## Task directions:
Output must consist only of the lines of the material below from the one with "[0:03.12-0:04.17]" through the one with "[0:00.00-0:10.67]", each reproduced exactly; no pictures belong in it.

── Materials provided ──

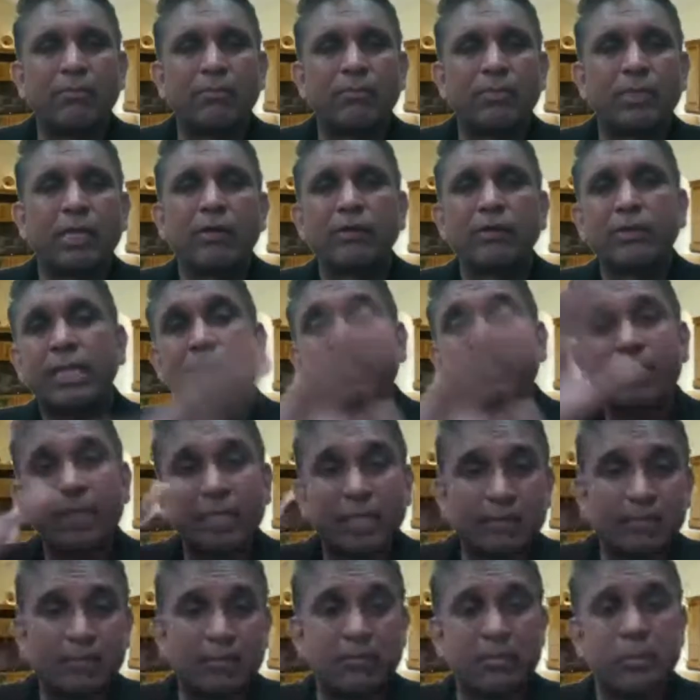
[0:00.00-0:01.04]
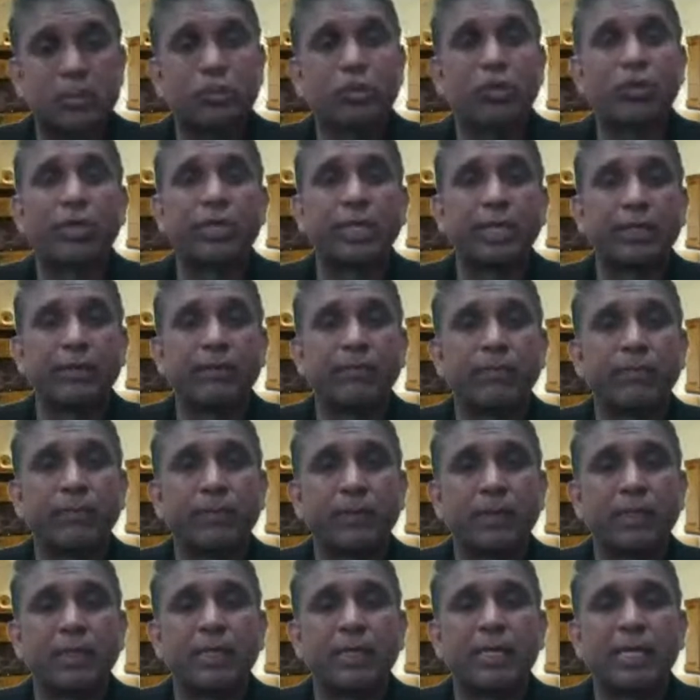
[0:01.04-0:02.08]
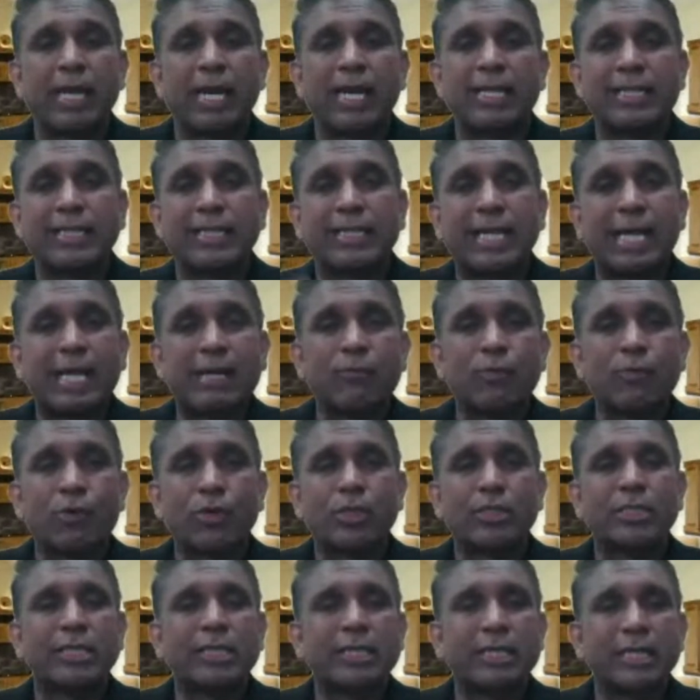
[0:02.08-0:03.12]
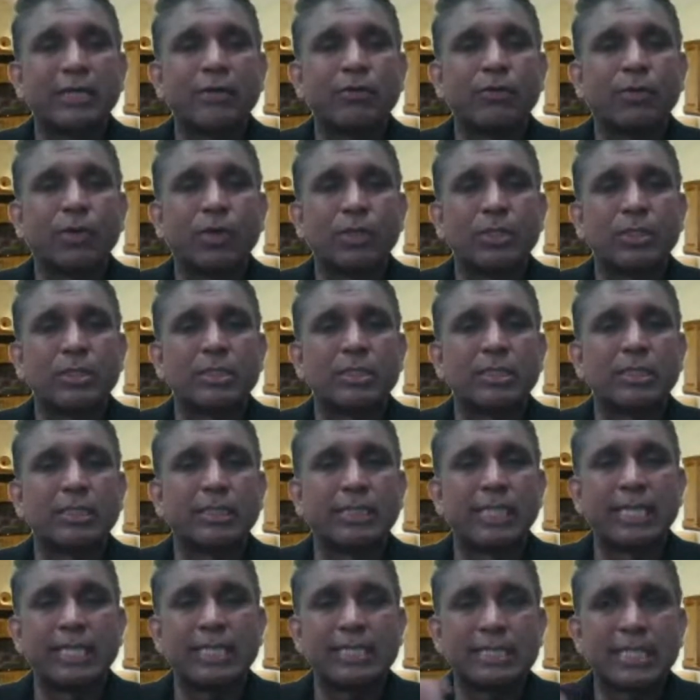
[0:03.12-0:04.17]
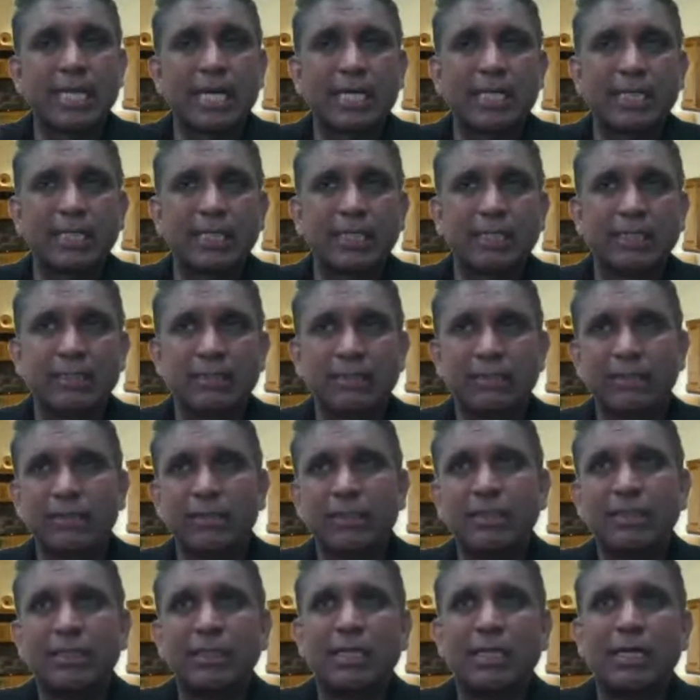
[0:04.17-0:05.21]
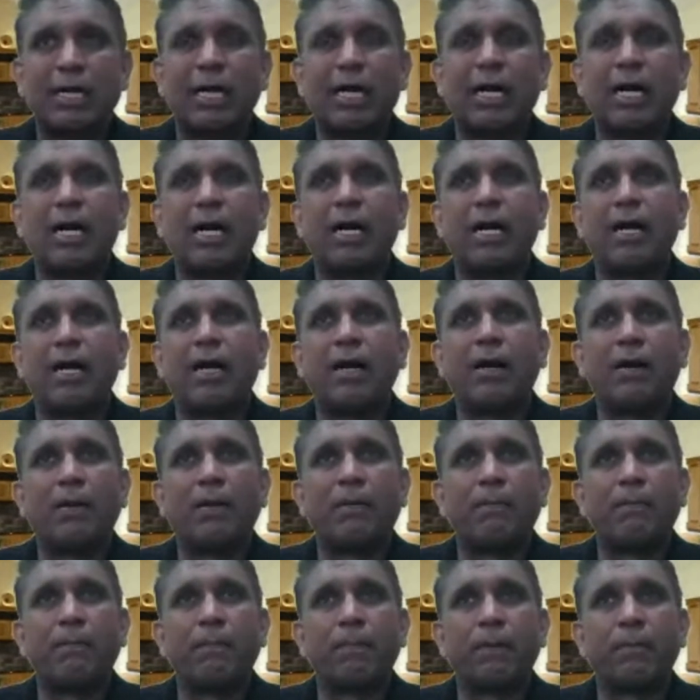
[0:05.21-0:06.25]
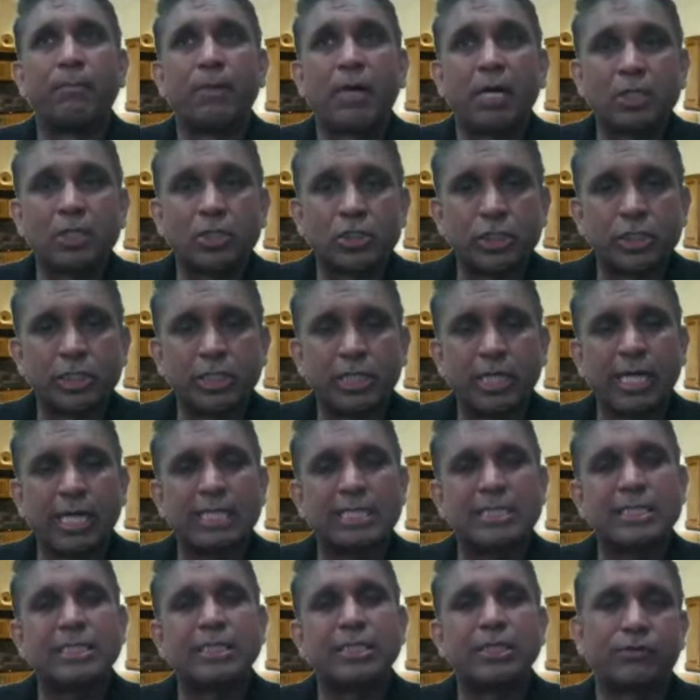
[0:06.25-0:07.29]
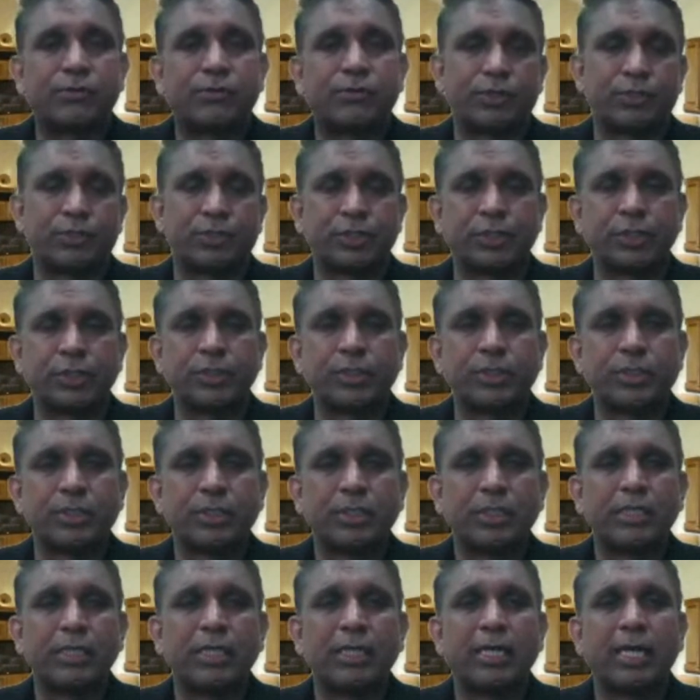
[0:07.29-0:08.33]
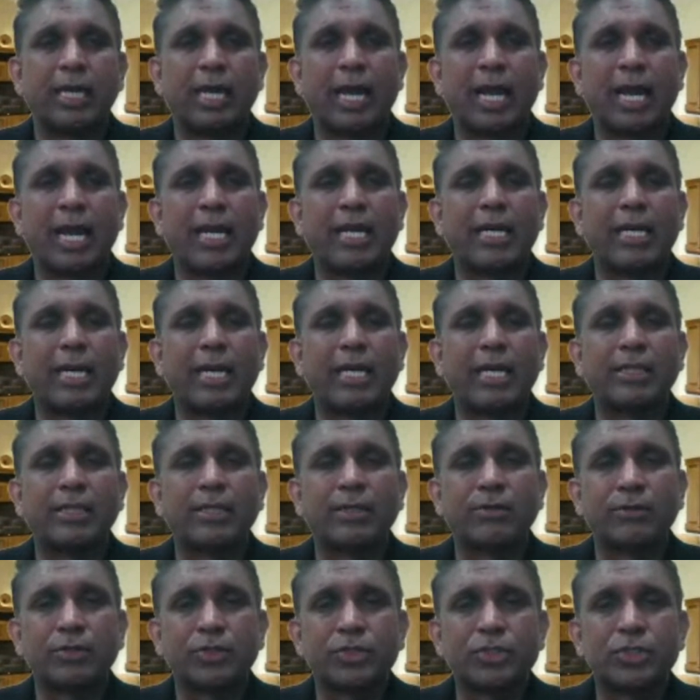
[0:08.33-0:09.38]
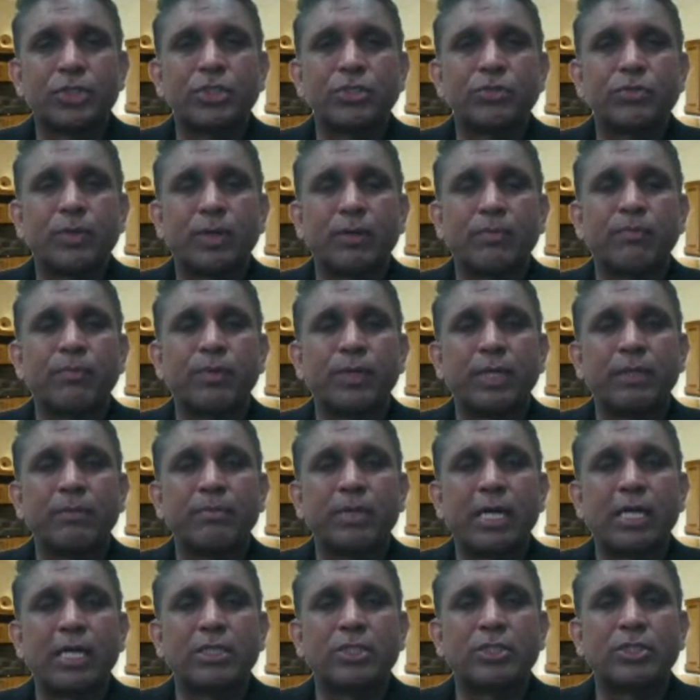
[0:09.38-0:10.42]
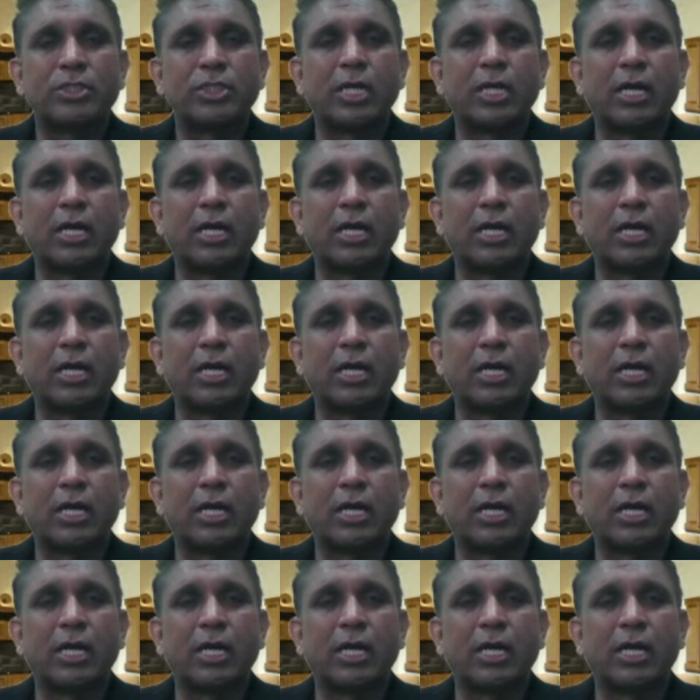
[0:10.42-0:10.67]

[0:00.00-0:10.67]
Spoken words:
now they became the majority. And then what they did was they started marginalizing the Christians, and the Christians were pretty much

───
── Materials provided ──

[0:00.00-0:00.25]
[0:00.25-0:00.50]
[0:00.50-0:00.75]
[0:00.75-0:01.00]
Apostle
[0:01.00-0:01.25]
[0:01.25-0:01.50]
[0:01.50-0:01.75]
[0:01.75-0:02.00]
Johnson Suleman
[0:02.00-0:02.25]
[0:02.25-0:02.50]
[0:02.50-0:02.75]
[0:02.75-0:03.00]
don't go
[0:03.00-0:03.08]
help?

───

## Task solution:
[0:03.12-0:04.17]
[0:04.17-0:05.21]
[0:05.21-0:06.25]
[0:06.25-0:07.29]
[0:07.29-0:08.33]
[0:08.33-0:09.38]
[0:09.38-0:10.42]
[0:10.42-0:10.67]

[0:00.00-0:10.67]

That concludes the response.